One interesting property of least squares regression is that the predictions are the conditional expectation (mean) of the target variable given the right-hand-side variables. So in the OP example, we're predicting the average price of houses of a given size.

The notion of predicting the mean can be extended to other properties of the conditional distribution of the target variable, such as the median or other quantiles [0]. This comes with interesting implications, such as the well-known properties of the median being more robust to outliers than the mean. In fact, the absolute loss function mentioned in the article can be shown to give a conditional median prediction (using the mid-point in case of non-uniqueness). So in the OP example, if the data set is known to contain outliers like properties that have extremely high or low value due to idiosyncratic reasons (e.g. former celebrity homes or contaminated land) then the absolute loss could be a wiser choice than least squares (of course, there are other ways to deal with this as well).

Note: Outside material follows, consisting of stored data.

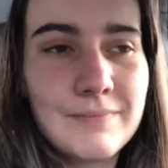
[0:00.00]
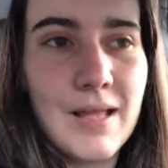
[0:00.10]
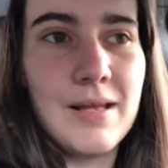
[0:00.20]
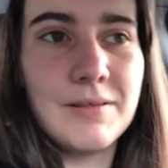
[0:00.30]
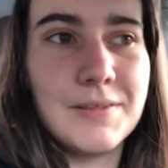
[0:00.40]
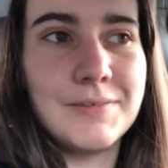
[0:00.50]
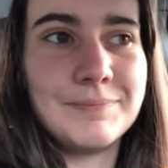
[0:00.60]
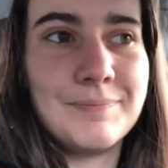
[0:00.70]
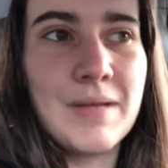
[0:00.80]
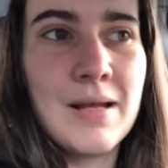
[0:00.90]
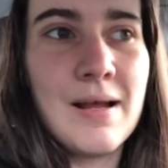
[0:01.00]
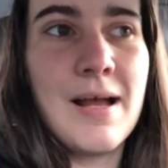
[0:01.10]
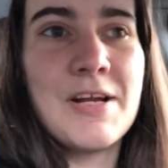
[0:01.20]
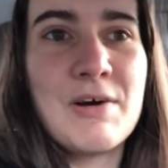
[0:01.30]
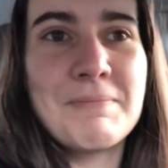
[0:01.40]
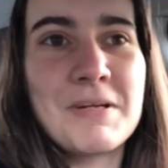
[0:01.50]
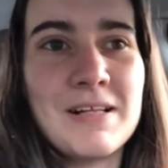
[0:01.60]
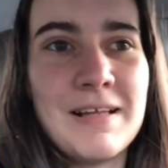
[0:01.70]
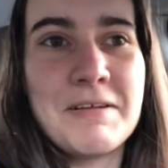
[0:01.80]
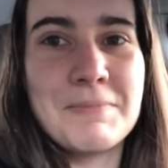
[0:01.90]
I don't know. I know I'm gonna
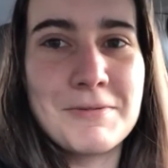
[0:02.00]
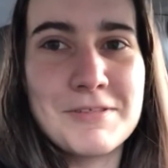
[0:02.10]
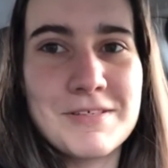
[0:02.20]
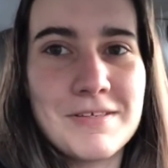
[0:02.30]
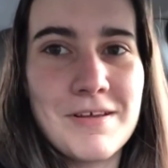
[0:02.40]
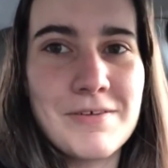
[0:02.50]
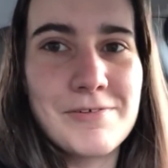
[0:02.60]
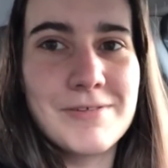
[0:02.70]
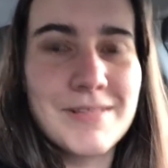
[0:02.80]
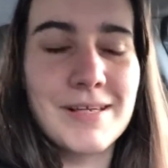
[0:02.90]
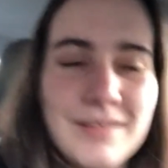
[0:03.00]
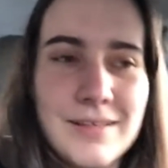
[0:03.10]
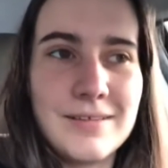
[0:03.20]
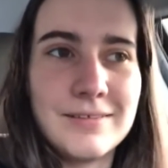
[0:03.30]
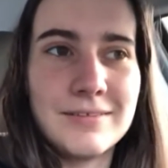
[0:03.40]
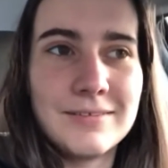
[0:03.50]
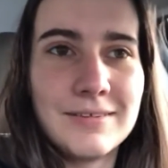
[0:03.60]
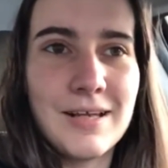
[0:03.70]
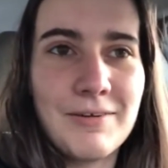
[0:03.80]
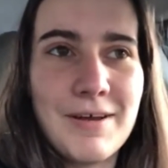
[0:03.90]
like most of those, and
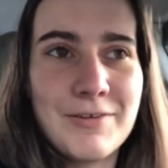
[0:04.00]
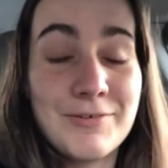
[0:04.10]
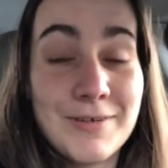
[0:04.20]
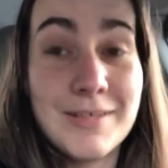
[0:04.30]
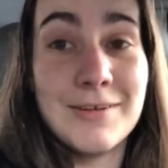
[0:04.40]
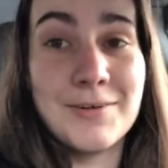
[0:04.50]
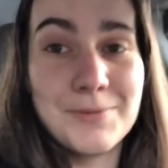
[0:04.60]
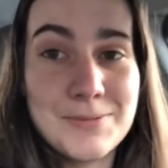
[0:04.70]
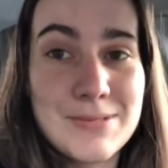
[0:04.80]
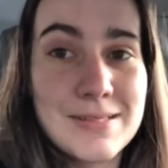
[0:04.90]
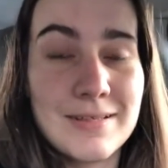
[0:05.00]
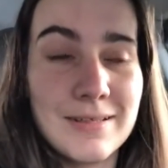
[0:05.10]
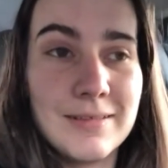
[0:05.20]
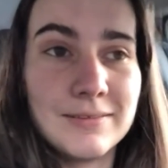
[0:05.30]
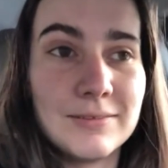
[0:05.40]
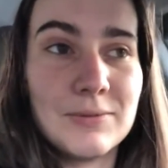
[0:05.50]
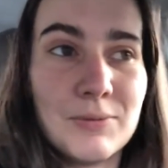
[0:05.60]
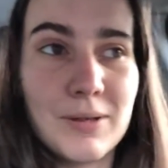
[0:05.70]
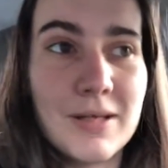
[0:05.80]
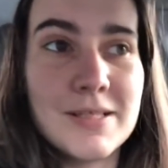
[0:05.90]
I'd rather read those than
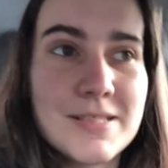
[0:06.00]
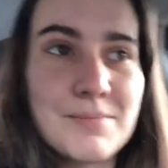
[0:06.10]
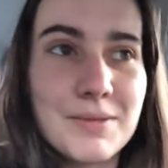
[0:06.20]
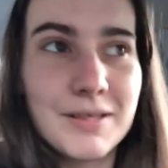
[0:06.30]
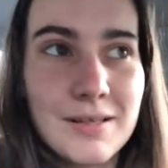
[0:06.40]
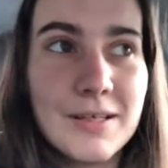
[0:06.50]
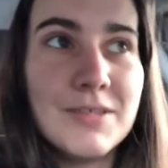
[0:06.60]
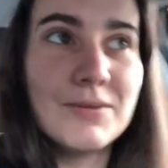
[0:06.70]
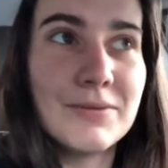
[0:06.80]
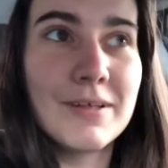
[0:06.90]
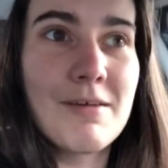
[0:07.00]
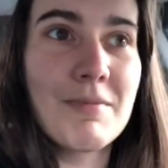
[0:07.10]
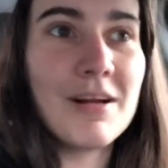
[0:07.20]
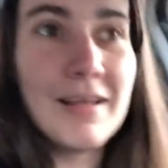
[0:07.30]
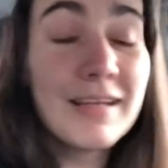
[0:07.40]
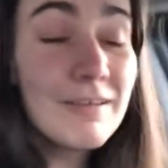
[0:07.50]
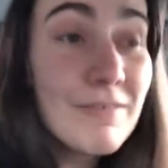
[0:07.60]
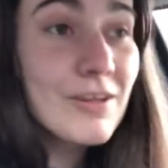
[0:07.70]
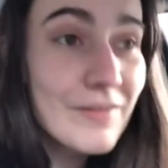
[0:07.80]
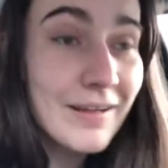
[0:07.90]
work on something that I don't think I'm gonna like, even
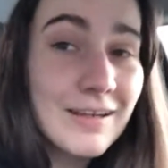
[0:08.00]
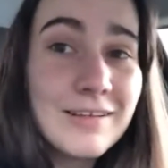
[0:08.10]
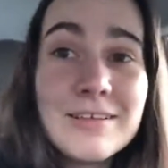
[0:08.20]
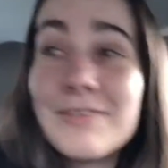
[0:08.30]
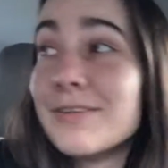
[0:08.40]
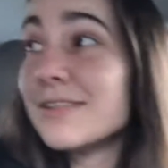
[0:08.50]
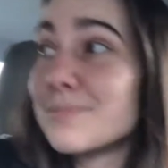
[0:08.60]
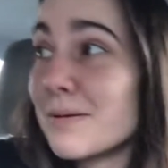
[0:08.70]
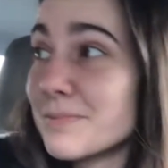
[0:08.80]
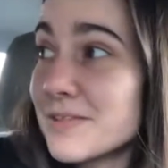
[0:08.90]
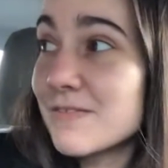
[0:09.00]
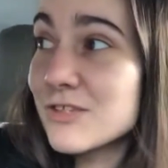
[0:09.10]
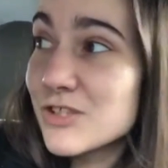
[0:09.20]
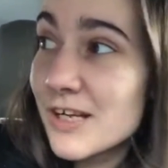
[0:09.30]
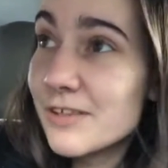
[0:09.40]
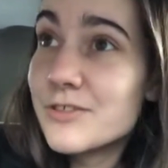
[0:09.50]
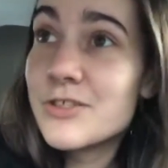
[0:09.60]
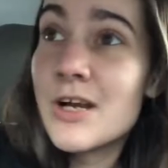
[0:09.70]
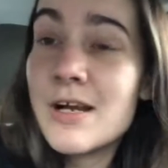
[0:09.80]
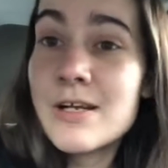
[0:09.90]
though that kind of defeats the purpose of this challenge.
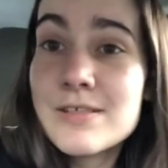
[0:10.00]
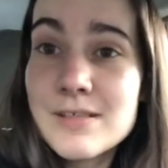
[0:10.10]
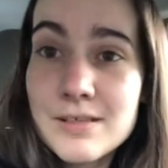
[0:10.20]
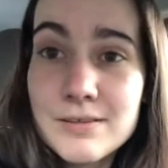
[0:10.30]
So,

Worth mentioning here I think because the OP seems to be holding a particular grudge against the absolute loss function. It's not perfect, but it has its virtues and some advantages over least squares. It's a trade-off, like so many things.

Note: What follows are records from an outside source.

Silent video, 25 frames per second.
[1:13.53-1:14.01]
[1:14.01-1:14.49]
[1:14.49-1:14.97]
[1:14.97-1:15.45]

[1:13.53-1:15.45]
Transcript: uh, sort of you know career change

[0] https://en.wikipedia.org/wiki/Quantile_regression

brrrrrm • 4 hours ago

> When using least squares, a zero derivative always marks a minimum. But that's not true in general ... To tell the difference between a minimum and a maximum, you'd need to look at the second derivative.

It's interesting to continue the analysis into higher dimensions, which have interesting stationary points that require looking at the matrix properties of a specific type of second order derivative (the Hessian) https://en.wikipedia.org/wiki/Saddle_point

In general it's super powerful to convert data problems like linear regression into geometric considerations.

reify • 3 hours ago

All thats wrong with the modern world

https://www.ibm.com/think/topics/linear-regression

A proven way to scientifically and reliably predict the future

Business and organizational leaders can make better decisions by using linear regression techniques. Organizations collect masses of data, and linear regression helps them use that data to better manage reality, instead of relying on experience and intuition. You can take large amounts of raw data and transform it into actionable information.

You can also use linear regression to provide better insights by uncovering patterns and relationships that your business colleagues might have previously seen and thought they already understood.

For example, performing an analysis of sales and purchase data can help you uncover specific purchasing patterns on particular days or at certain times. Insights gathered from regression analysis can help business leaders anticipate times when their company’s products will be in high demand.

uniqueuid • 3 hours ago

While I get your point, it doesn't carry too much weight, because you can (and we often read this) claim the opposite:

Linear regression, for all its faults, forces you to be very selective about parameters that you believe to be meaningful, and offers trivial tools to validate the fit (i.e. even residuals, or posterior predictive simulations if you want to be fancy).

ML and beyond, on the other hand, throws you in a whirl of hyperparameters that you no longer understand and which traps even clever people in overfitting that they don't understand.

Obligatory xkcd: https://xkcd.com/1838/

So a better critique, in my view, would be something that the JW Tukey wrote in his famous 1962 paper: (paraphrasing because I'm lazy):

"better to have an approximate answer to a precise question rather than an answer to an approximate question, which can always be made arbitrarily precise".

So our problem is not the tools, it's that we fool ourselves by applying the tools to the wrong problems because they are easier.